*** Block opens ***
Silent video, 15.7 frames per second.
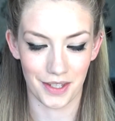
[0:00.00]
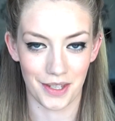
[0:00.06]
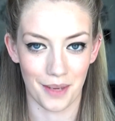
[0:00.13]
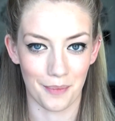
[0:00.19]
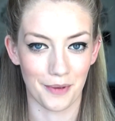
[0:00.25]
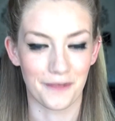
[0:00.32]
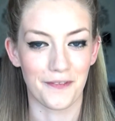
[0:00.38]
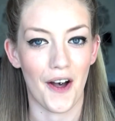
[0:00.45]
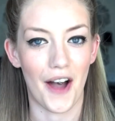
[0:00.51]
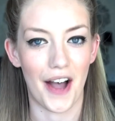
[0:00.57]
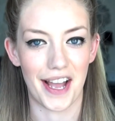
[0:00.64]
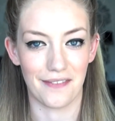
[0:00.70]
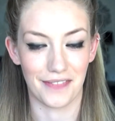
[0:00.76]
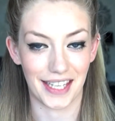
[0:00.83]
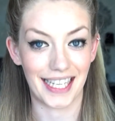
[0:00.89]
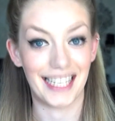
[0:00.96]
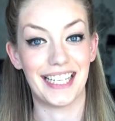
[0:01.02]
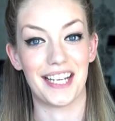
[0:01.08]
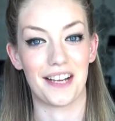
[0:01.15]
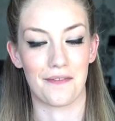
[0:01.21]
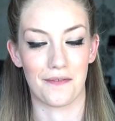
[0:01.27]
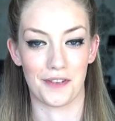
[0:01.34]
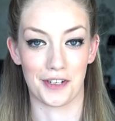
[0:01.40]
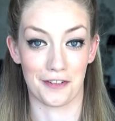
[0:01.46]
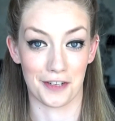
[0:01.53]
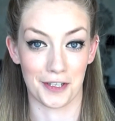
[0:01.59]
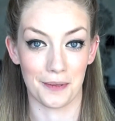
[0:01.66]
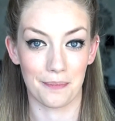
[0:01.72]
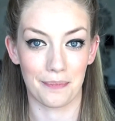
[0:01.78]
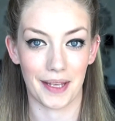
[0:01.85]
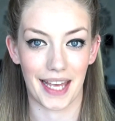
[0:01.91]
Number five, the idiot of the group
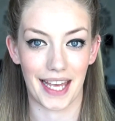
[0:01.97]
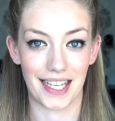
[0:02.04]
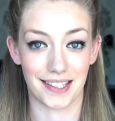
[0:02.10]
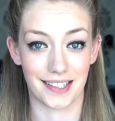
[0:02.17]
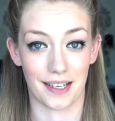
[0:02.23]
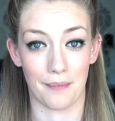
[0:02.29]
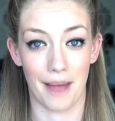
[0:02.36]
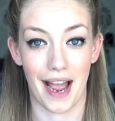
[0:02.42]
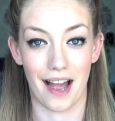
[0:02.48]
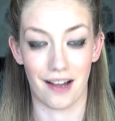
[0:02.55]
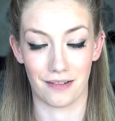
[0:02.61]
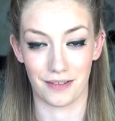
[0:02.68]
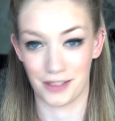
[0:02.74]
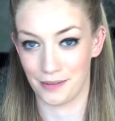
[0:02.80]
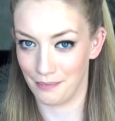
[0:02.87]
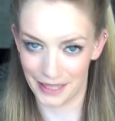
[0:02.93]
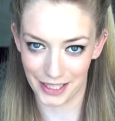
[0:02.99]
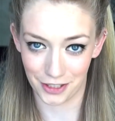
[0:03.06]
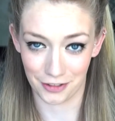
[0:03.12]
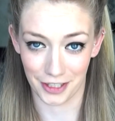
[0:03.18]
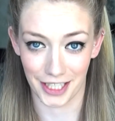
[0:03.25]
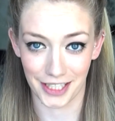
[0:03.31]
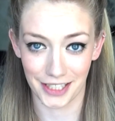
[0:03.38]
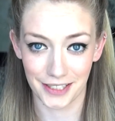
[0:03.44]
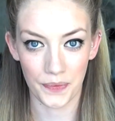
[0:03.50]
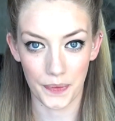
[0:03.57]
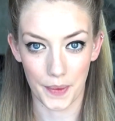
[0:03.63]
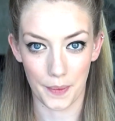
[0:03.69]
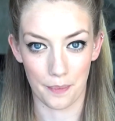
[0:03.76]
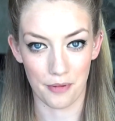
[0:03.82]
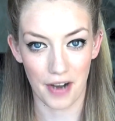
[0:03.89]
is somehow Dimitri.
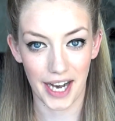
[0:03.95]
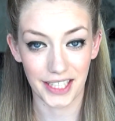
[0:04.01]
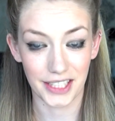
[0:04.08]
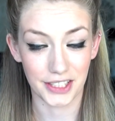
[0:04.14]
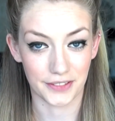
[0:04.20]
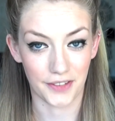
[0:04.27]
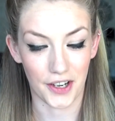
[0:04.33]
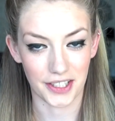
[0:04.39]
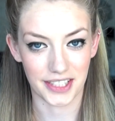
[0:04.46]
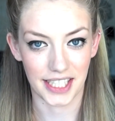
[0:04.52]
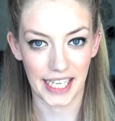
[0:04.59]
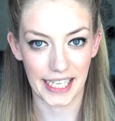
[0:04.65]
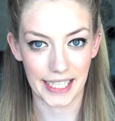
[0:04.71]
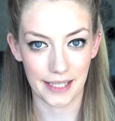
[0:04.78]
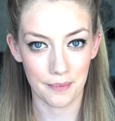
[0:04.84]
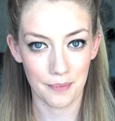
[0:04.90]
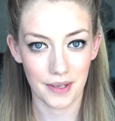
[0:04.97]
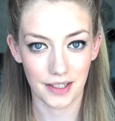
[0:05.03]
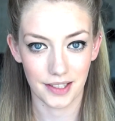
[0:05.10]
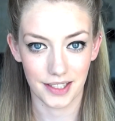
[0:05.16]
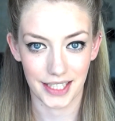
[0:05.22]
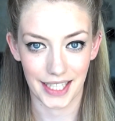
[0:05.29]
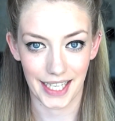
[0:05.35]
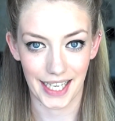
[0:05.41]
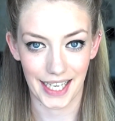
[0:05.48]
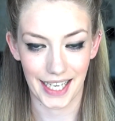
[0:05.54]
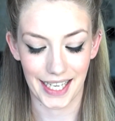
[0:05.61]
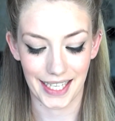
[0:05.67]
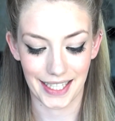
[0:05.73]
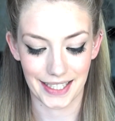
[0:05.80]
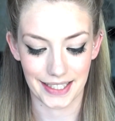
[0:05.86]
The brains of our team
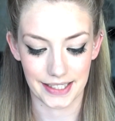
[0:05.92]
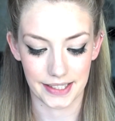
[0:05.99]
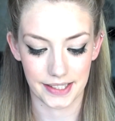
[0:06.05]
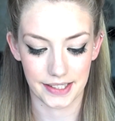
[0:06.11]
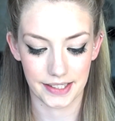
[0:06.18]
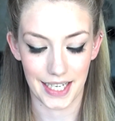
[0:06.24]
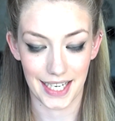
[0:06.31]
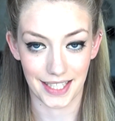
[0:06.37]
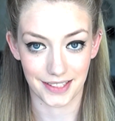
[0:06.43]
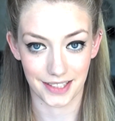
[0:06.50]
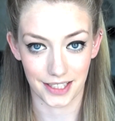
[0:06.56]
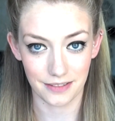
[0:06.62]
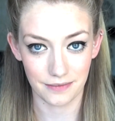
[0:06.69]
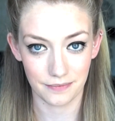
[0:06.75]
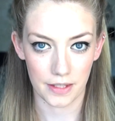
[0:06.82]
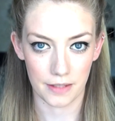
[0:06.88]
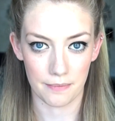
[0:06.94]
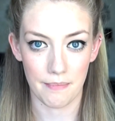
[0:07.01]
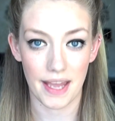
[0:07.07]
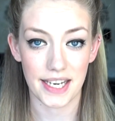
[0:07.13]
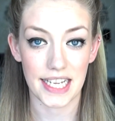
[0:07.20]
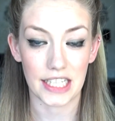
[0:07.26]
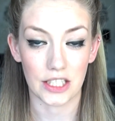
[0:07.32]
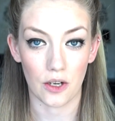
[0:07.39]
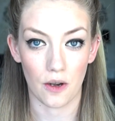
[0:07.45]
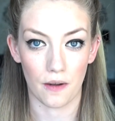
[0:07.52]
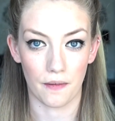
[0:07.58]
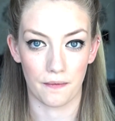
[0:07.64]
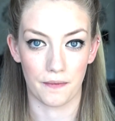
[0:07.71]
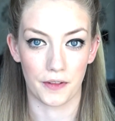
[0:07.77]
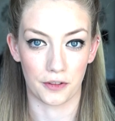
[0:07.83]
is Lissa. The medic of
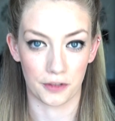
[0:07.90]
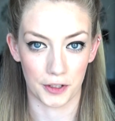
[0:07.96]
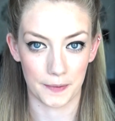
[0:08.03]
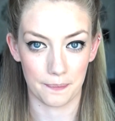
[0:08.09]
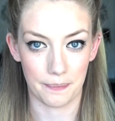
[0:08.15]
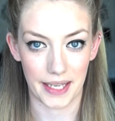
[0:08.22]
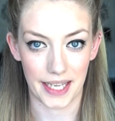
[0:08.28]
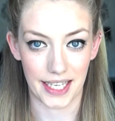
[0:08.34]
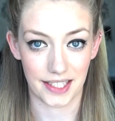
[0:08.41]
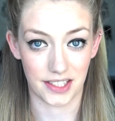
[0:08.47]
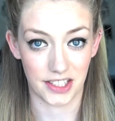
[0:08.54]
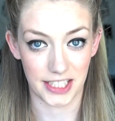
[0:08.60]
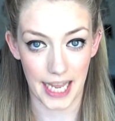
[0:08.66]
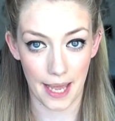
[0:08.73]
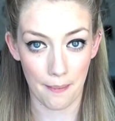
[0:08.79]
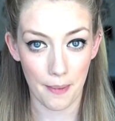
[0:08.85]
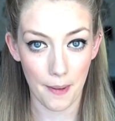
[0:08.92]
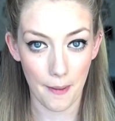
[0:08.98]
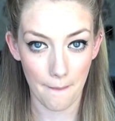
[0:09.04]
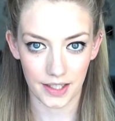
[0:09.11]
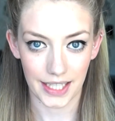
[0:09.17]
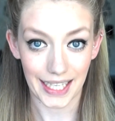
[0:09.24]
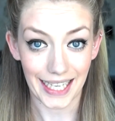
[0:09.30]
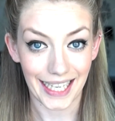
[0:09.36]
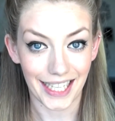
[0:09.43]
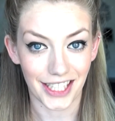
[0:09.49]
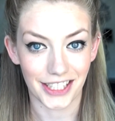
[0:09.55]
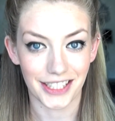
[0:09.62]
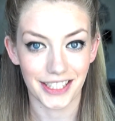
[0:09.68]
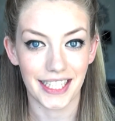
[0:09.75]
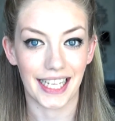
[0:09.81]
the group is Jeb.
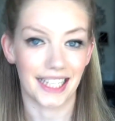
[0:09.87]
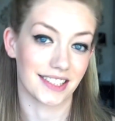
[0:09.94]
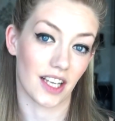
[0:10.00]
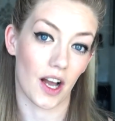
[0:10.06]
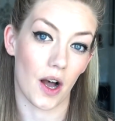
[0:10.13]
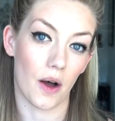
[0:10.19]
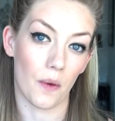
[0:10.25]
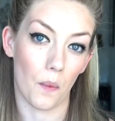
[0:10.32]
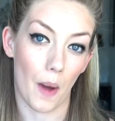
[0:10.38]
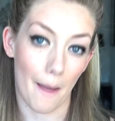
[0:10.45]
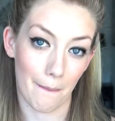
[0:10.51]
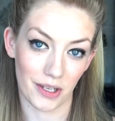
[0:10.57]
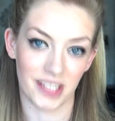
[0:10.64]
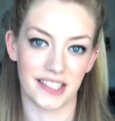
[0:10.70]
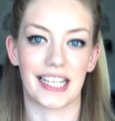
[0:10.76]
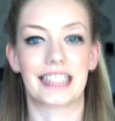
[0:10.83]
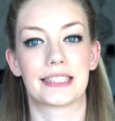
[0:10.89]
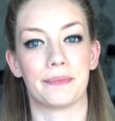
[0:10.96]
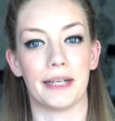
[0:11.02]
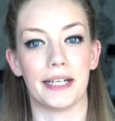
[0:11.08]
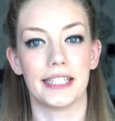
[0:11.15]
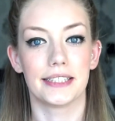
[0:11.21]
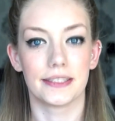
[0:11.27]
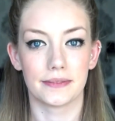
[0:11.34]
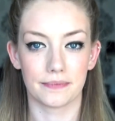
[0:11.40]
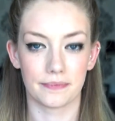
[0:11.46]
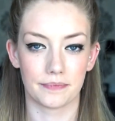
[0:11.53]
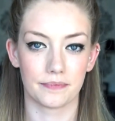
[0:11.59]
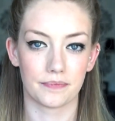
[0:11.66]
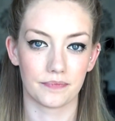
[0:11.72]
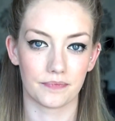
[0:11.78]
Ian is our weapons expert,
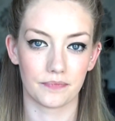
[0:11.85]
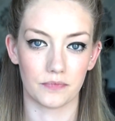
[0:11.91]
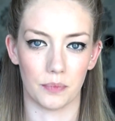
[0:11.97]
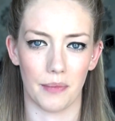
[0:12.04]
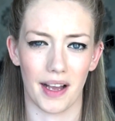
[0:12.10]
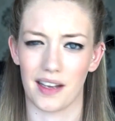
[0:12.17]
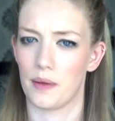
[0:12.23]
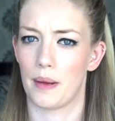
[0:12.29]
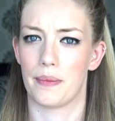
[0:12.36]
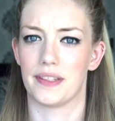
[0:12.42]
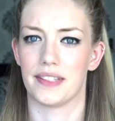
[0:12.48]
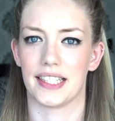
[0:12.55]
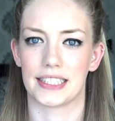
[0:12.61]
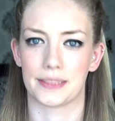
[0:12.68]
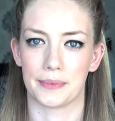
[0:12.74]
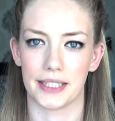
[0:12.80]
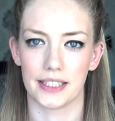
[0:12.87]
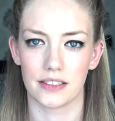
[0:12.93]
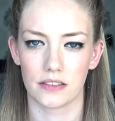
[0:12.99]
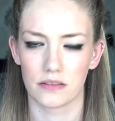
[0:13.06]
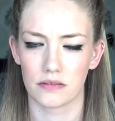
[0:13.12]
my weapons expert.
*** Block closes ***
REQUIRED ACTION: Retype word for word all the material given above, and keep the pictures out.

SOLVED PROBLEM:
Silent video, 15.7 frames per second.
[0:00.00]
[0:00.06]
[0:00.13]
[0:00.19]
[0:00.25]
[0:00.32]
[0:00.38]
[0:00.45]
[0:00.51]
[0:00.57]
[0:00.64]
[0:00.70]
[0:00.76]
[0:00.83]
[0:00.89]
[0:00.96]
[0:01.02]
[0:01.08]
[0:01.15]
[0:01.21]
[0:01.27]
[0:01.34]
[0:01.40]
[0:01.46]
[0:01.53]
[0:01.59]
[0:01.66]
[0:01.72]
[0:01.78]
[0:01.85]
[0:01.91]
Number five, the idiot of the group
[0:01.97]
[0:02.04]
[0:02.10]
[0:02.17]
[0:02.23]
[0:02.29]
[0:02.36]
[0:02.42]
[0:02.48]
[0:02.55]
[0:02.61]
[0:02.68]
[0:02.74]
[0:02.80]
[0:02.87]
[0:02.93]
[0:02.99]
[0:03.06]
[0:03.12]
[0:03.18]
[0:03.25]
[0:03.31]
[0:03.38]
[0:03.44]
[0:03.50]
[0:03.57]
[0:03.63]
[0:03.69]
[0:03.76]
[0:03.82]
[0:03.89]
is somehow Dimitri.
[0:03.95]
[0:04.01]
[0:04.08]
[0:04.14]
[0:04.20]
[0:04.27]
[0:04.33]
[0:04.39]
[0:04.46]
[0:04.52]
[0:04.59]
[0:04.65]
[0:04.71]
[0:04.78]
[0:04.84]
[0:04.90]
[0:04.97]
[0:05.03]
[0:05.10]
[0:05.16]
[0:05.22]
[0:05.29]
[0:05.35]
[0:05.41]
[0:05.48]
[0:05.54]
[0:05.61]
[0:05.67]
[0:05.73]
[0:05.80]
[0:05.86]
The brains of our team
[0:05.92]
[0:05.99]
[0:06.05]
[0:06.11]
[0:06.18]
[0:06.24]
[0:06.31]
[0:06.37]
[0:06.43]
[0:06.50]
[0:06.56]
[0:06.62]
[0:06.69]
[0:06.75]
[0:06.82]
[0:06.88]
[0:06.94]
[0:07.01]
[0:07.07]
[0:07.13]
[0:07.20]
[0:07.26]
[0:07.32]
[0:07.39]
[0:07.45]
[0:07.52]
[0:07.58]
[0:07.64]
[0:07.71]
[0:07.77]
[0:07.83]
is Lissa. The medic of
[0:07.90]
[0:07.96]
[0:08.03]
[0:08.09]
[0:08.15]
[0:08.22]
[0:08.28]
[0:08.34]
[0:08.41]
[0:08.47]
[0:08.54]
[0:08.60]
[0:08.66]
[0:08.73]
[0:08.79]
[0:08.85]
[0:08.92]
[0:08.98]
[0:09.04]
[0:09.11]
[0:09.17]
[0:09.24]
[0:09.30]
[0:09.36]
[0:09.43]
[0:09.49]
[0:09.55]
[0:09.62]
[0:09.68]
[0:09.75]
[0:09.81]
the group is Jeb.
[0:09.87]
[0:09.94]
[0:10.00]
[0:10.06]
[0:10.13]
[0:10.19]
[0:10.25]
[0:10.32]
[0:10.38]
[0:10.45]
[0:10.51]
[0:10.57]
[0:10.64]
[0:10.70]
[0:10.76]
[0:10.83]
[0:10.89]
[0:10.96]
[0:11.02]
[0:11.08]
[0:11.15]
[0:11.21]
[0:11.27]
[0:11.34]
[0:11.40]
[0:11.46]
[0:11.53]
[0:11.59]
[0:11.66]
[0:11.72]
[0:11.78]
Ian is our weapons expert,
[0:11.85]
[0:11.91]
[0:11.97]
[0:12.04]
[0:12.10]
[0:12.17]
[0:12.23]
[0:12.29]
[0:12.36]
[0:12.42]
[0:12.48]
[0:12.55]
[0:12.61]
[0:12.68]
[0:12.74]
[0:12.80]
[0:12.87]
[0:12.93]
[0:12.99]
[0:13.06]
[0:13.12]
my weapons expert.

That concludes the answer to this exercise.